Los Campesinos! – Romance Is Boring
by Paul on February 1st, 2010
Los Campesinos! – Romance Is Boring
February 1st, 2010
Wichita Recordings
Score: 7.3
“If you were given the option of dying painlessly in peace at 45, but with a lover at your side, after a long and happy life, is this something that would interest you?”
Quite a bit can be garnered from titles. We begin the latest outing from Welsh hyper-poppers Los Campesinos! with ‘In Medias Res’. This in itself says quite a bit about the album. Translating roughly as ‘in the middle of affairs’ from Latin, the title of the first track hints that the album has a cohesive theme. Also, since this phrase was used to introduce the Iliad and the Odyssey, we know that we are in for an epic. The overriding theme of the album can also can be found in its title, as the story relates a character’s romantic adventures along the various stages of relationships. For fans of the band’s previous work, the choice of theme is not particularly surprising as the band has dealt with adolescent sexual elation as well as frustration, but never quite on such a large scale as this. While some songwriters would lose their more mature audiences in the inevitable melodrama, frontman Gareth Campesinos! is more than convincing enough to ensnare his listeners.

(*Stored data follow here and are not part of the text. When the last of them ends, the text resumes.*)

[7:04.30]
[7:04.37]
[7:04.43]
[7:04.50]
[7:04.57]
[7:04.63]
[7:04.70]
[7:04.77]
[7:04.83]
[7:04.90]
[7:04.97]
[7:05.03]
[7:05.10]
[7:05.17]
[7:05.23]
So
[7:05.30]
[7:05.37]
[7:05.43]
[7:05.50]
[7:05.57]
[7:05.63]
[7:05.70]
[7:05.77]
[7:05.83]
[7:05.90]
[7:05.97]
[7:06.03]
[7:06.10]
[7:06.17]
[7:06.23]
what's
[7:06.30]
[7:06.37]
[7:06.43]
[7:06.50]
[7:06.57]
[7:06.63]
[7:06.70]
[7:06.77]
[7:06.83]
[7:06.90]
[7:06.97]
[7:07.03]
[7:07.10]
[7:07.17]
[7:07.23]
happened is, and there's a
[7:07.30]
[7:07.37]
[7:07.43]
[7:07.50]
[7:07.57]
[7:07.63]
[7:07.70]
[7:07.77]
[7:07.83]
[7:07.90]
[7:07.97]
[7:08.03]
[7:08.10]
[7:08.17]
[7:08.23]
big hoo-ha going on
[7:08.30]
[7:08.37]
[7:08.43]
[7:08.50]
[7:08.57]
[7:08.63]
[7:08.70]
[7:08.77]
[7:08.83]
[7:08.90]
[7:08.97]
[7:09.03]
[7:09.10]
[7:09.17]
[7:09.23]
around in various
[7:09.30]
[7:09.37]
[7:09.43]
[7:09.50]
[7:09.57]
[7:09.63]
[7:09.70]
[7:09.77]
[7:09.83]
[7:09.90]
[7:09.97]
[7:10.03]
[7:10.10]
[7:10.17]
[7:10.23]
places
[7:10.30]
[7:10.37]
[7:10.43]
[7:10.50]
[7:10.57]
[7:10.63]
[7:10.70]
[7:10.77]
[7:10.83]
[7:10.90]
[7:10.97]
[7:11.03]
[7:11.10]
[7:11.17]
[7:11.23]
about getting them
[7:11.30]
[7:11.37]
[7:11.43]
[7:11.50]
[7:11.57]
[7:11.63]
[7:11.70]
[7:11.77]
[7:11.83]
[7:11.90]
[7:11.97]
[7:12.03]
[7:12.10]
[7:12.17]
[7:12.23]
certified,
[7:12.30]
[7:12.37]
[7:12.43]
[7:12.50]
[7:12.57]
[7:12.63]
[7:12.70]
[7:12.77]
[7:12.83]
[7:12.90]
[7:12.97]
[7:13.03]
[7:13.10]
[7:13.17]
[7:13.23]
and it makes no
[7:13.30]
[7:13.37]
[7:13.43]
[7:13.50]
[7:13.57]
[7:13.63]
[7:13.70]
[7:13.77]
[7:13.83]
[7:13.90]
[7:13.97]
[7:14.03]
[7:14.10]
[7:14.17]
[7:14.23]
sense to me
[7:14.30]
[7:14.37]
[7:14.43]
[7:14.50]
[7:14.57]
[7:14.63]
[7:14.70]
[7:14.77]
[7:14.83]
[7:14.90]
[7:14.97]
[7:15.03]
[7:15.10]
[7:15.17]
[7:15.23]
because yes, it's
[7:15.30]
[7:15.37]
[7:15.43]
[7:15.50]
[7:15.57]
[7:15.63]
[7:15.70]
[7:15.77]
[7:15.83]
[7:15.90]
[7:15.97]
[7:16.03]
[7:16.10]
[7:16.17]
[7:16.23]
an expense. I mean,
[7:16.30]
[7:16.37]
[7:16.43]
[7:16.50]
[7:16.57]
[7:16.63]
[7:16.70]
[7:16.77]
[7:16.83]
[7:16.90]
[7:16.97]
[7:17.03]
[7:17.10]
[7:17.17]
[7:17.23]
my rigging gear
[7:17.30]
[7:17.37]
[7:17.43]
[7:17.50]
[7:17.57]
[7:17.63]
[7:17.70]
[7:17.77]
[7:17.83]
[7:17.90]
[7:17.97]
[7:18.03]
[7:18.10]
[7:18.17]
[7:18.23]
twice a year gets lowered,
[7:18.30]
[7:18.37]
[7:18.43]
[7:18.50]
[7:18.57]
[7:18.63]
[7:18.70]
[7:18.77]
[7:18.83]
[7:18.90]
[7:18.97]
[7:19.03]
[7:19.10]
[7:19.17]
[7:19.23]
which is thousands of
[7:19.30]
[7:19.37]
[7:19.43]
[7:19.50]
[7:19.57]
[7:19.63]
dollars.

That opening track closes with the line quoted above and, my answer notwithstanding, serves well as a question that hovers over the album. From that point on, though, my review could have just been two columns: in one, a list of the record’s bitingly clever non sequiturs and the other a list of cringe-inducing one-liners that would be just as long. The second track and first single ‘There Are Listed Buildings’ begins with the uncontrollable joy of new love in the form of “Bop baa”s, strings, and triumphant horns, and later on Gareth reminisces, “I remember being naked to my waist, though not in which direction.” On the very next track, though, both lovers are exasperated and “proving to each other that romance is boring”. ’We’ve Got Your Back’, from the girl’s perspective, is a veritable smorgasbord of high school quips, though surprisingly self-aware ones. After lines like “I’ve learned more from toilet walls than I’ve learned from these words of yours”, on the lead-in to the chorus Gareth growls “and so fucking on/and so fucking forth”, but just a little bit later there are a couple of gems. On the second chorus he asks, “If we didn’t know the shape was for functionality, what would we do?/I do not know”, and before the song fades out, he declares “Cementing old friends, dismissing old foes”/pulling punches and ducking blows, so la la la la la…”.

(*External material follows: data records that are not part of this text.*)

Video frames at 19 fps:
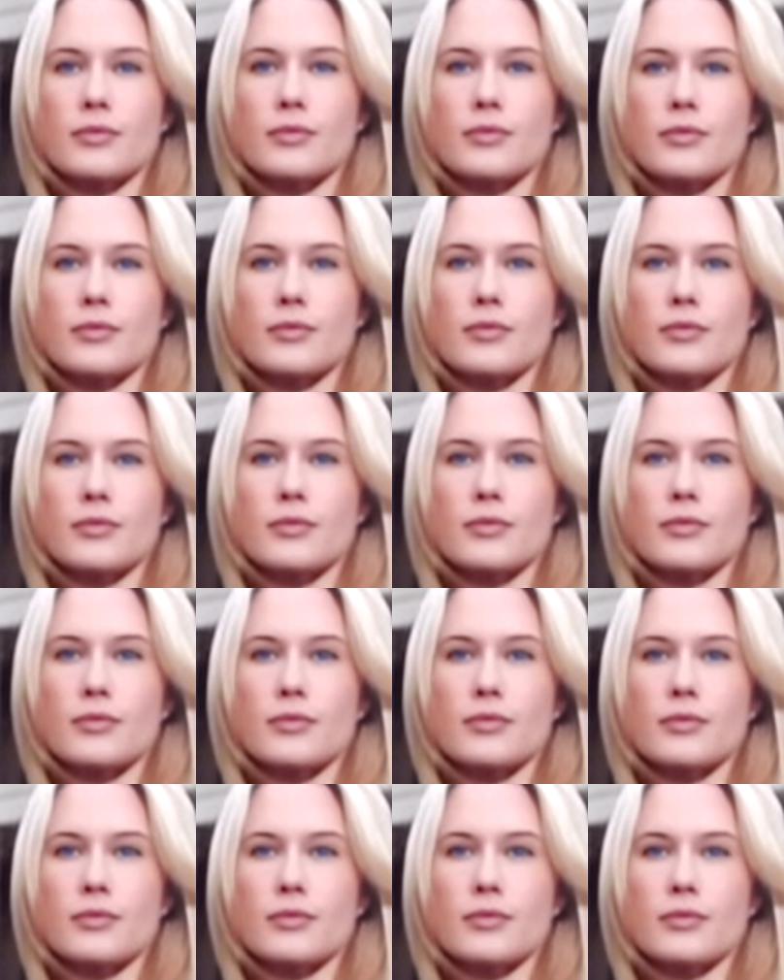
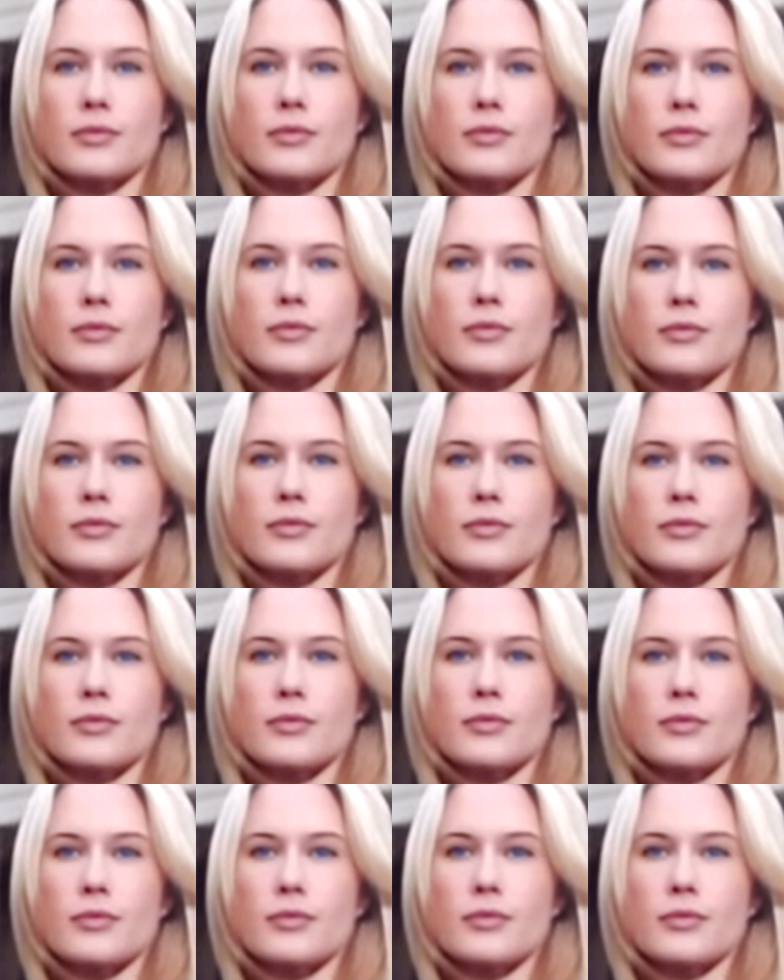
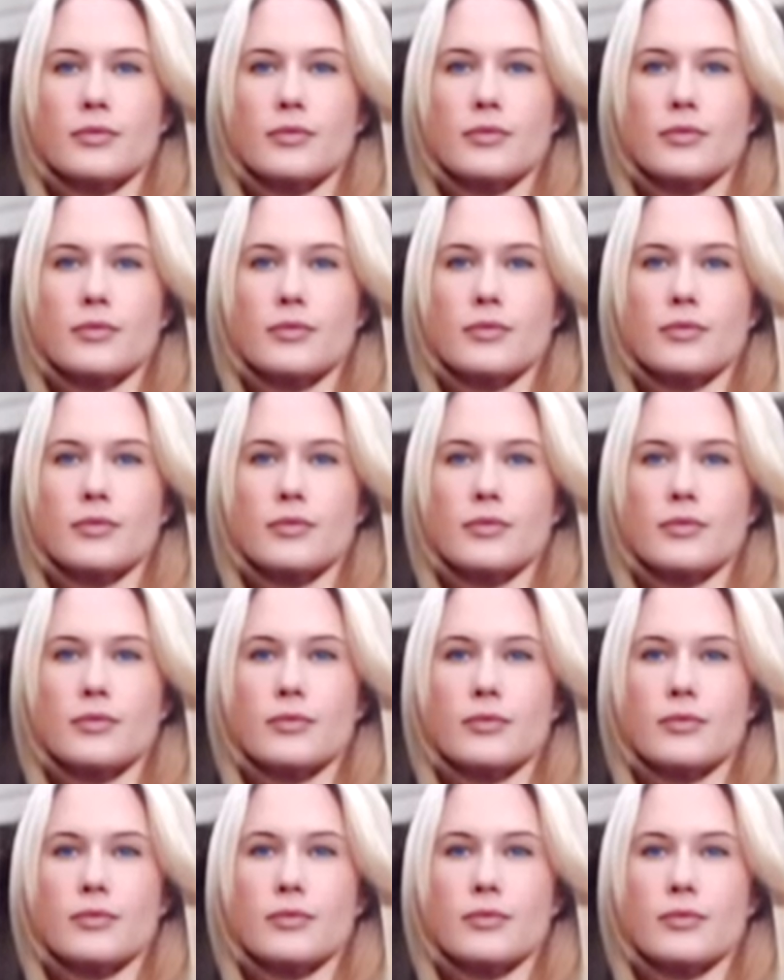
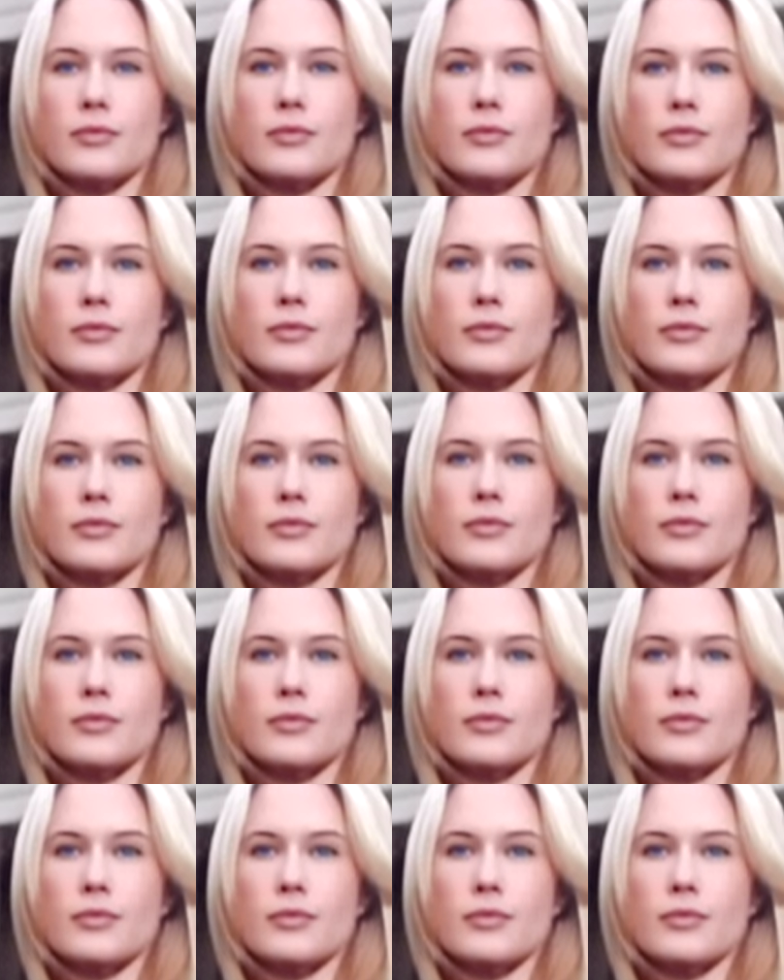(not speaking)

Sonically, this is a new more adventurous group of Campesinos! While Gareth’s voice has (thankfully) become less grating, there are time changes, the aforementioned horn and string arrangements, dissonant interval jumps in the riff that drives ‘Plan A’ and someone is absolutely murdering their guitar in the latter half of the title track. Most importantly, though, they manage to incorporate the irresistible aspects of their sound that won them so many fans in the first place. You can almost hear the couple arguing about their future in the battle between horns and guitars on ‘Plan A’, the sexual anticipation on ‘Straight In At 101′, and even the crushing defeat of illness on ‘The Sea Is A Good Place To Think Of The Future’. The last of these is the first attempt at a slow burner, but it’s just bouncy enough to belie a sense of optimism, no matter how deep it is buried.

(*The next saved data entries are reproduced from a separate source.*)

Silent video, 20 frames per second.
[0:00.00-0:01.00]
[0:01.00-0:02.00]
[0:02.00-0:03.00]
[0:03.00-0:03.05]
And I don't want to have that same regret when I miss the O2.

However, their strength is still in turning out catchy-as-hell anthems, and this album certainly has its equivalents of Hold On Now, Youngster highlight ‘You! Me! Dancing!’, but now they have a lyrical edge that just adds another irresistible level. ‘Straight In At 101′ is as good a statement of purpose for a sexually frustrated teenage boy as I’ve ever seen. Gareth starts by declaring, “I think we need more post-coital, and less post-rock”, and the rest is a description of white knuckles and icy feet that can only result from being thwarted in the bedroom. It doesn’t help that our protagonist only has one thing on his mind as he turns on his lover, “And what exactly do you mean by, ‘What can you even eat?’/And how does that affect how I get off this evening?” He matures, though, and by the middle track ‘I Just Sighed. I Just Sighed. Just So You know’, he’s offering the most sensitive line on the album. Maybe it’s just in the way that Kim Campesinos! delivers it, or the way that it contrasts with his prior, more calloused lines, but in context “Just let me be the one that keeps track of the moles on your back” sounds like the most romantic thing anyone could possibly say.
These two tracks combined with ‘There Are Listed Buildings’ and ‘This Is A Flag. There Is No Wind’ will surely be fan favorites, but I’m not sure if some of the more adolescent lines will go over quite as well. However, I think that Gareth is consistent and believable enough in his delivery for anyone inclined to enjoy Los Campesinos! in the past to forgive him.